15th Governor of West Java
- Incumbent
- Assumed office 20 February 2025
- Vice Governor: Erwan Setiawan
- Preceded by: Ridwan Kamil; Bey Machmudin (acting);

Member of the House of Representatives
- In office 1 October 2019 – 10 May 2023
- Preceded by: Multi-member district
- Succeeded by: Dadang S. Muchtar
- Constituency: West Java VII
- Majority: 206.622 (2019)

8th Regent of Purwakarta
- In office 13 March 2008 – 13 March 2018
- Vice Regent: Dudung Bachtiar Supardi (2008–2013) Dadan Koswara (2013–2018)
- Preceded by: Lily Hambali Hasan
- Succeeded by: Anne Ratna Mustika

1st Vice Regent of Purwakarta
- In office 13 March 2003 – 13 March 2008
- Regent: Lily Hambali Hasan
- Preceded by: Office established
- Succeeded by: Dudung Bachtiar Supardi

Member of the Purwakarta Regency Regional House of Representatives
- In office 1999–2003

Personal details
- Born: 11 April 1971 (age 55) Dawuan, Subang, Indonesia
- Party: Gerindra (since 2023)
- Other political affiliations: Golkar (1999–2023) KIM Plus (2024–present)
- Spouses: ; Sri Muliawati ​ ​(m. 1998; died 1999)​ ; Anne Ratna Mustika ​ ​(m. 2003; div. 2023)​
- Children: Maulana Akbar Ahmad Habibie Yudistira Manunggaling Rahmaning Hurip Hyang Sukma Ayu
- Parents: Sahlin Ahmad Suryana (father); Kasiti (mother);
- Education: Punawarman College of Law (S.H.) Widyatama University (M.M.)

= Dedi Mulyadi =

Indonesian politician (born 1971)

Dedi Mulyadi (born 11 April 1971), also known as Kang Dedi Mulyadi (Note: "Kang" is a Sundanese term for "older brother" and also respectful term for an older man or as a familiar greeting for men) and by his initials KDM, affectionately called bapak aing ("my dad" in Sundanese), is an Indonesian politician and activist from the Gerindra party who is the 15th governor of West Java, serving since February 2025. He was previously the regent of Purwakarta, holding that position between 2008 and 2018. He had been active in politics since 1999 as a municipal legislator in Purwakarta, and prior to joining Gerindra in 2023, was a member of Golkar.
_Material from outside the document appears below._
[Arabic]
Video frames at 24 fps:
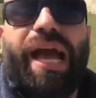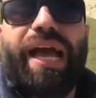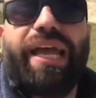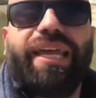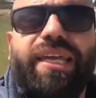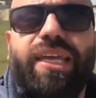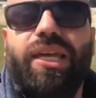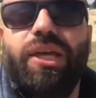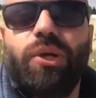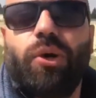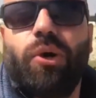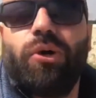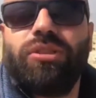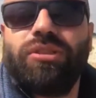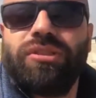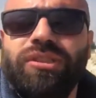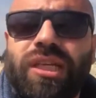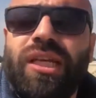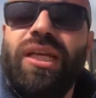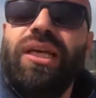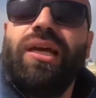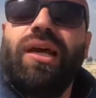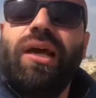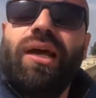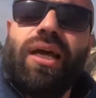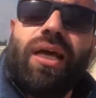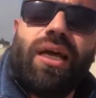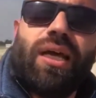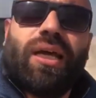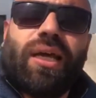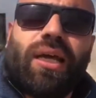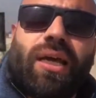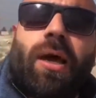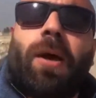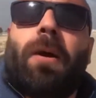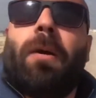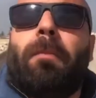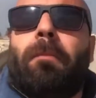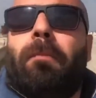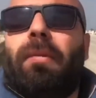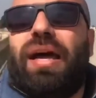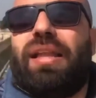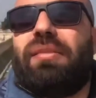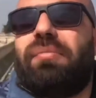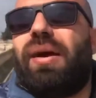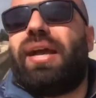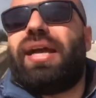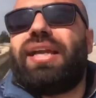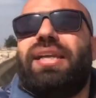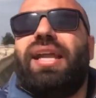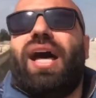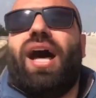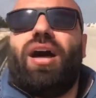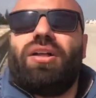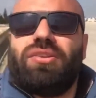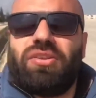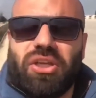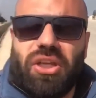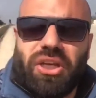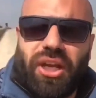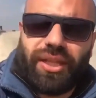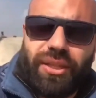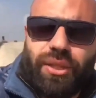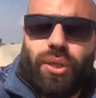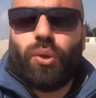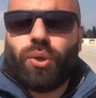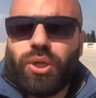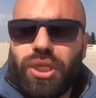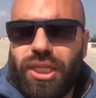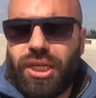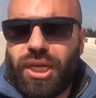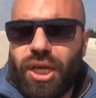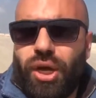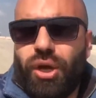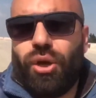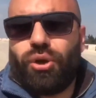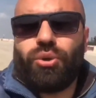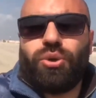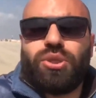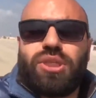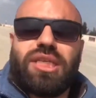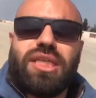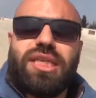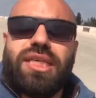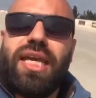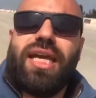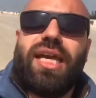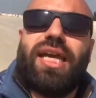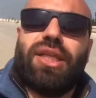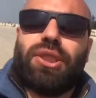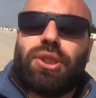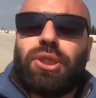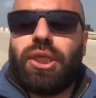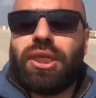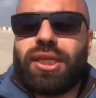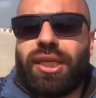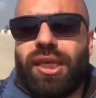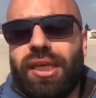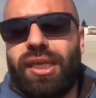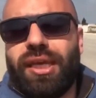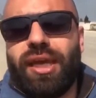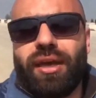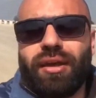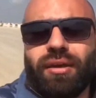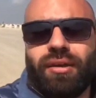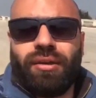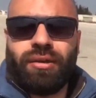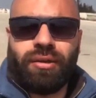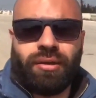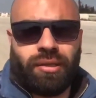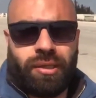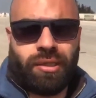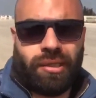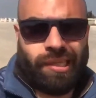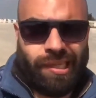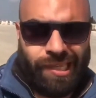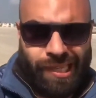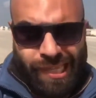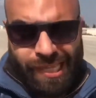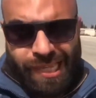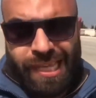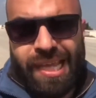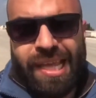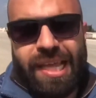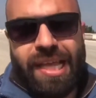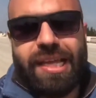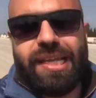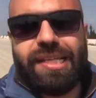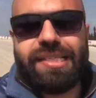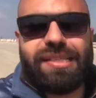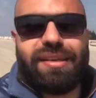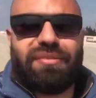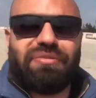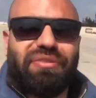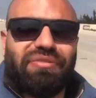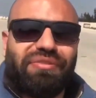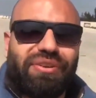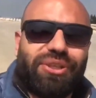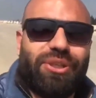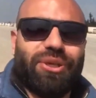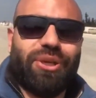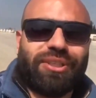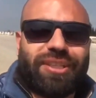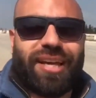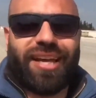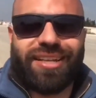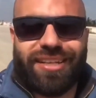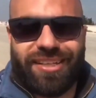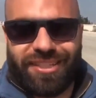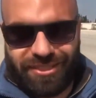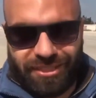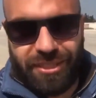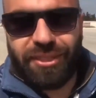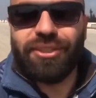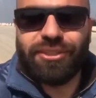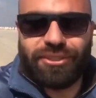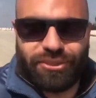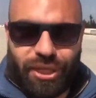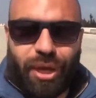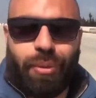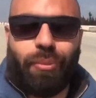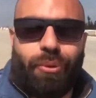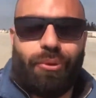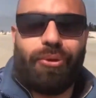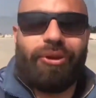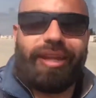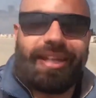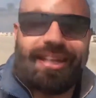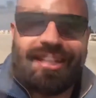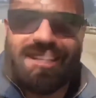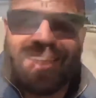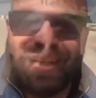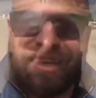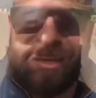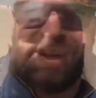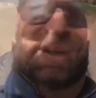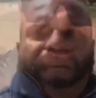بحييكم بعد ما كنا حاضرين على الدوريه الروسيه التركيه لسه في فيديو تاني تابعوني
==Early life and education==
Dedi Mulyadi was born in Sukasari, Subang on 11 April 1971 as the youngest of nine siblings. His father, Sahlin Ahmad Suryana, was a member of the Indonesian National Armed Forces (TNI) and his mother, Kasiti, an Indonesian Red Cross activist. Mulyadi finished elementary school at SD Subakti in 1984, junior high at SMP Kalijati in 1987 and senior high at SMA Negeri Purwadadi in 1990, all three located in Subang. Afterwards, he moved to Purwakarta to study law at Purnawarman law school until graduating in 1999. He was active in the Muslim Students' Association (Himpunan Mahasiswa Islam). It was in this organisation that he became lifelong friends with Saepul Bahri Binzein, who was elected Regent of Purwakarta in 2024, as well as Purwanto, whom Mulyadi eventually appointed as Head of the Provincial Education Board of West Java.

==Political career==
In 1999, Mulyadi began his political career as member of Purwakarta's house of representatives for Golkar and the electoral district Tegalwaru. He subsequently was vice-secretary and secretary until he became leader of Golkar's local chapter in 2004. At the age of 32, Mulyadi became the youngest vice-regent, serving under Lily Hambali Hasan's regency over Purwakarta from 2003 to 2008.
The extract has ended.